Per un intervento ritardato che aveva costretto il paziente in sedia a rotelle, un ospedale è stato condannato a risarcire 670mila euro

Gli ingredienti per il “perfetto” caso di malasanità c’erano, purtroppo, tutti. La diagnosi sbagliata, il mancato trasferimento nel reparto di neurochirurgia e, infine, l’intervento ritardato, hanno concorso a far sì che il paziente della vicenda in questione si ritrovasse a vivere per sempre in sedia a rotelle. Per tale ragione, il Tribunale di Milano ha condannato l’azienda ospedaliera “G. Salvini” di Rho a un maxi risarcimento, pari a 670mila euro, nei confronti dell’uomo.
I fatti risalgono al 2009, quando la vita Francesco M., originario di Lamezia Terme, 44enne all’epoca dei fatti, è radicalmente cambiata.

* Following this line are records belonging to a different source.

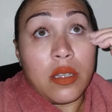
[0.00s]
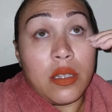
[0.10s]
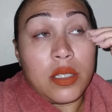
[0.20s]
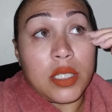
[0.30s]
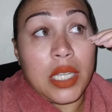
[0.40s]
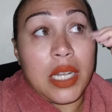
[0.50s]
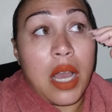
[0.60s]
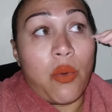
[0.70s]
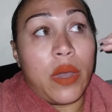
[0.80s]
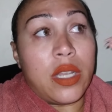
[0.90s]
See
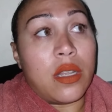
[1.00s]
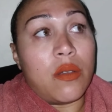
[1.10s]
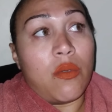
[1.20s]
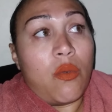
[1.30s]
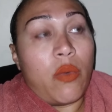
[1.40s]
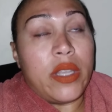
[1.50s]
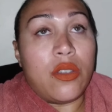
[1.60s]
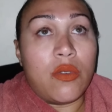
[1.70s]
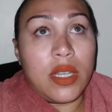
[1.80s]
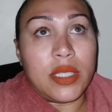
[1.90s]
now, when
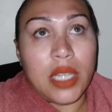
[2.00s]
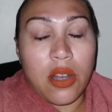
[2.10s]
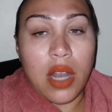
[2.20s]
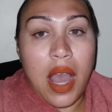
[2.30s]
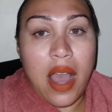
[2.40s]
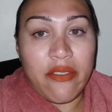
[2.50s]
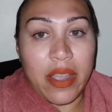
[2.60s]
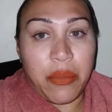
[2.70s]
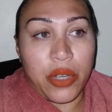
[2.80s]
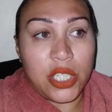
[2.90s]
you ascend on a high
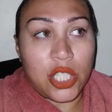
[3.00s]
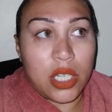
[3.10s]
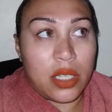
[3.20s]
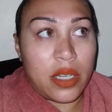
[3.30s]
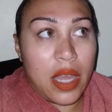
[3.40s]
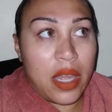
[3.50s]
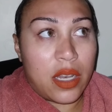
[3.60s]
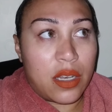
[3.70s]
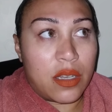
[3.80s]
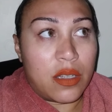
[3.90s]
vibration
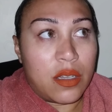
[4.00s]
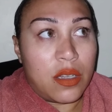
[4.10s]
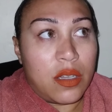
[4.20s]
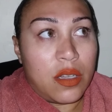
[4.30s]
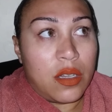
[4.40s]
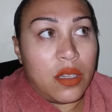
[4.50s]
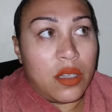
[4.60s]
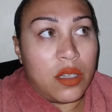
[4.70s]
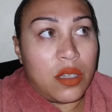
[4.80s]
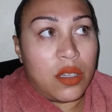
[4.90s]
and
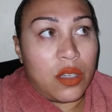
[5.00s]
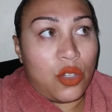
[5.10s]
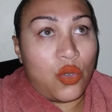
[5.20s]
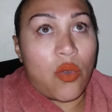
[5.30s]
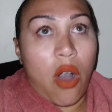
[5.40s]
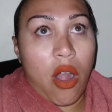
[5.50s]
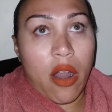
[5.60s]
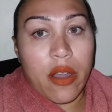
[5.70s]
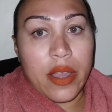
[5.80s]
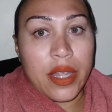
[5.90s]
you
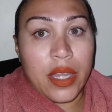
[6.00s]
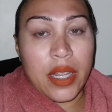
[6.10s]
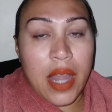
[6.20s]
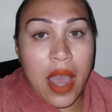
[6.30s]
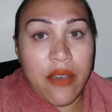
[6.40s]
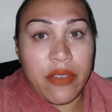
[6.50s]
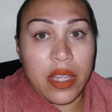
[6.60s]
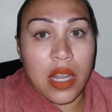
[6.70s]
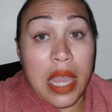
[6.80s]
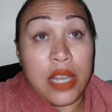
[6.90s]
are in
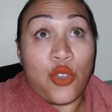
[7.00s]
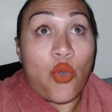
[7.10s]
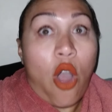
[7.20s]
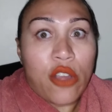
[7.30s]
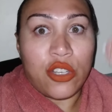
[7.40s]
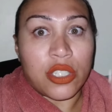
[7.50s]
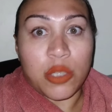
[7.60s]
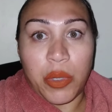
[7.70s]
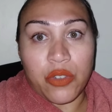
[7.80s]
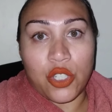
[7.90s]
heaven and you are your
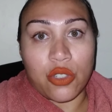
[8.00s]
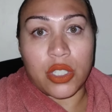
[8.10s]
spiritual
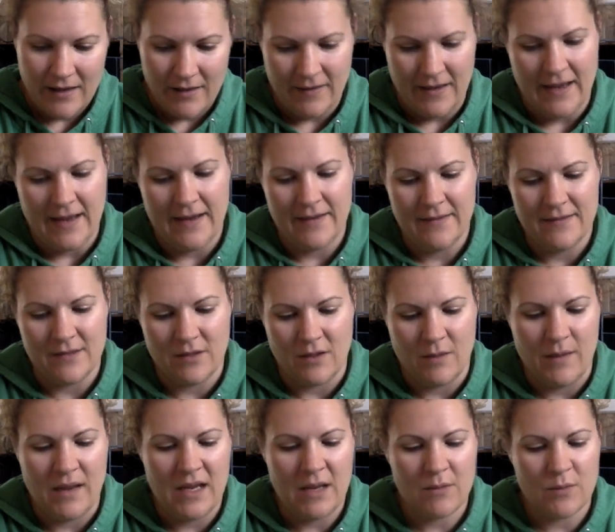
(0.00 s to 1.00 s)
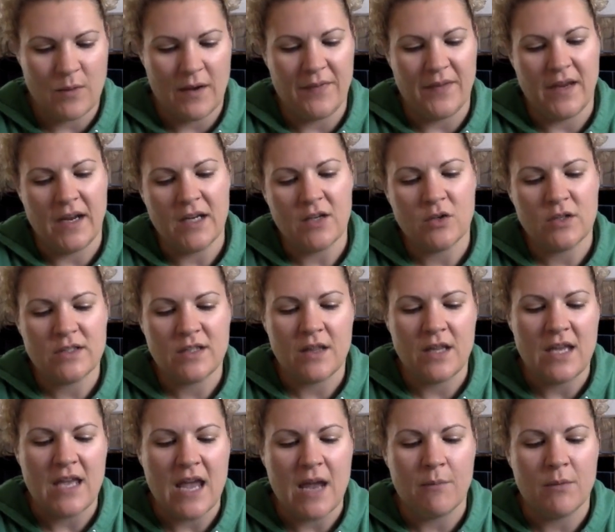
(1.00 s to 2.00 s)
Okay, so they make him smile at the ignorance of the
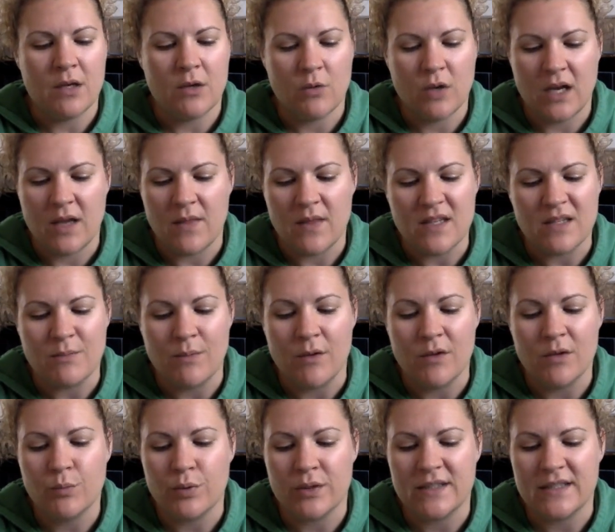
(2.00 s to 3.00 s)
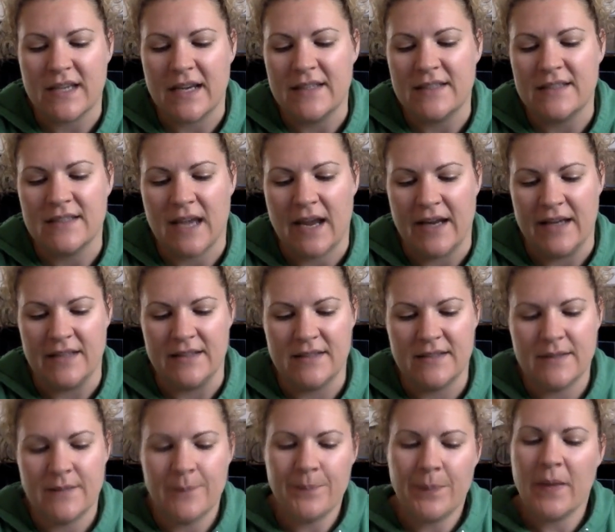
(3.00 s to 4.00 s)
yeomanry in this most precise science.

L’uomo si era recato in ospedale per dei fortissimi dolori alle gambe, e subito la diagnosi – rivelatasi poi errata – era stata di lombosciatalgia e ipostenia degli arti inferiori. Sottoposto a una Tac, questa aveva subito evidenziato importanti complicazioni a livello della colonna vertebrale. Il giorno prima dell’intervento chirurgico, l’uomo era stato portato a Legnano per un consulto, che aveva rivelato la reale origine dei dolori: si trattava infatti di una grave condizione neurologica dovuta a disfunzionalità delle radici nervose lombardi e sacrali, all’interno del canale vertebrale, denominata “sindrome della cauda equina”.
A causa di una carenza di posti letto a Legnano, l’uomo è stato rimandato all’Ospedale di Rho. Qui l’intervento è stato rimandato per diversi giorni, quando – invece – in casi come questi l’interventi deve essere effettuato entro 24 ore dalla diagnosi. Dopo aver effettuato l’intervento ritardato ormai di molti giorni, la diagnosi per l’uomo è stata di “paraparesi in esiti di ernia discale”, ovvero una condanna a vita a vivere in sedia a rotelle.
“Le linee guida dell’Istituto superiore di Sanità – ha dichiarato l’avvocato Bruno Rondanini, che ha difeso Francesco M. grazie anche alle consulenze del medico legale Roberto Messina e del neurochirurgo Luciano Arnaboldi – prevedono che la “sindrome da cauda equina” da ernia del disco intravertebrale presenti un’indicazione assoluta all’intervento da eseguire entro 24 ore e non oltre le 48 ore all’insorgenza dei sintomi. In questo caso si sono attesi ben 14 giorni”. Un intervento ritardato senza una ragione valida e in una situazione di gravità notevole, come quella del quadro clinico presentato dal paziente.
Il giudice, dunque, non ha potuto fare altro che riconoscere la responsabilità dei medici, condannando l’azienda ospedaliera “G. Salvini” al pagamento di un maxi indennizzo pari a 670mila euro da versare all’uomo, alla convivente e ai figli.
Da rilevare che la sentenza in questione è la più elevata finora emessa nel nostro paese per casi di sindrome di cauda equina.
L’avvocato che ha difeso l’uomo, la cui salute è ormai irrimediabilmente compromessa a causa dell’intervento ritardato, ha annunciato che ricorrerà in appello. “Il giudice – ha spiegato l’avvocato Rondanini – ha stabilito che comunque, anche se fosse stato eseguito l’intervento nelle 48 ore prescritte dalle linee guida, il paziente avrebbe rischiato di rimanere paralizzato”.
L’avvocato dell’uomo ha poi concluso affermando che c’è una sentenza della Corte di Cassazione che detta “come l’intervento eseguito oltre le 48 ore dal ricovero nega l’accesso a quella elevata probabilità di guarigione del tutto esente da postumi che in caso di intervento tempestivo l’uomo avrebbe avuto. Inoltre nei confronti dei figli, alcuni dei quali sono ancora minorenni, il giudice ha liquidato una somma irrisoria”.